The Shreveport City Council unanimously agreed to apply an additional one-percent sales tax to purchases made at mall Saint Vincent in order to fund a makeover of the aging facility. The stores exempt from the tax hike are Dillards and Sears because they own their own properties.
Legislation passed in Baton Rouge allows for public-private partnerships to allow a government body to levy a tax up to 2% to benefit a private business. Shreveport Mayor Cedric Glover says this is a first for the city, "This is the first time this particular mechanism has been used to my knowledge outside of South Louisiana." He says the Tanger Outlet Mall, located between Baton Rouge and New Orleans, has served a successful model for this type of arrangement.
"Ultimately it will rejuvenate it, redevelop, reinvigorate it, the mall of St. Vincent," said Shreveport Mayor Cedric Glover. Property owner, Rouse Properties, plans to spend 16.5 million dollars to renovate the mall. Eventually the money from this tax hike will be used to reimburse the company for adding new storefronts, landscaping, and more.
Rouse properties is among the largest mall owners in the United States and own six malls within Louisiana, Texas, and Arkansas. Chief Operating Officer Benjamin Schall says they are pleased by Mayor Glover and the City Council's decision to support their property." The capital generated from this agreement will enable us to revitalize Mall St. Vincent, benefiting the entire Shreveport community, consumers and retailers alike," Schall said. "Our planned interior renovation and new streetscape will allow us to offer the best quality shopping experience in the area, helping to attract new and exciting national retailers and restaurants concepts to Mall St.

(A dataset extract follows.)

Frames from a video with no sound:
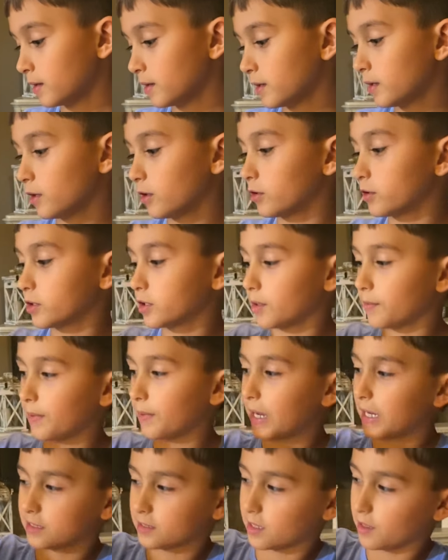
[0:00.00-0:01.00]
Here's a
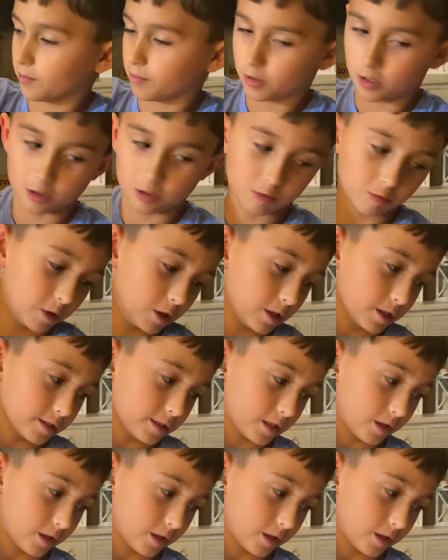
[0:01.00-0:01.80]
basketball one.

Vincent."
But according to Mayor Glover it isn't exactly a 'slam dunk' deal for the Rouse Properties, partly because they have to make the up front investment. "They have to be prepared to spend the 16.5 million dollars and to be reimbursed potentially, from the additional revenue collected," he said. "If that revenue is sufficient, enough to be able to accomplish that purpose, then yes they have been made whole, but they have that risk. If it's not, then they only receive a portion that's available to distribute to them, there is no ultimate guarantee."
Shreveport Mayor Cedric Glover says the choice to support the project is completely up to the shoppers. "That's the great thing, shoppers will be able to decide for themselves, because this is something that is completely voluntary, its either a place you shop and you factor it into your buying decision or you go someplace else," said Mayor Glover. But Skye Lewis who works in the mall, is concerned the higher tax will affect her job, "It's been so dead lately. I'm afraid this tax hike will make business even slower and my hours will be cut."
But for shopper Kasheema Wilson, a self proclaimed shopaholic, she doesn't mind the tax hike, "Actually I don't pay attention to prices, I love spending money, so it doesn't matter how much it is."
This tax will begin in July and will last for 20 years.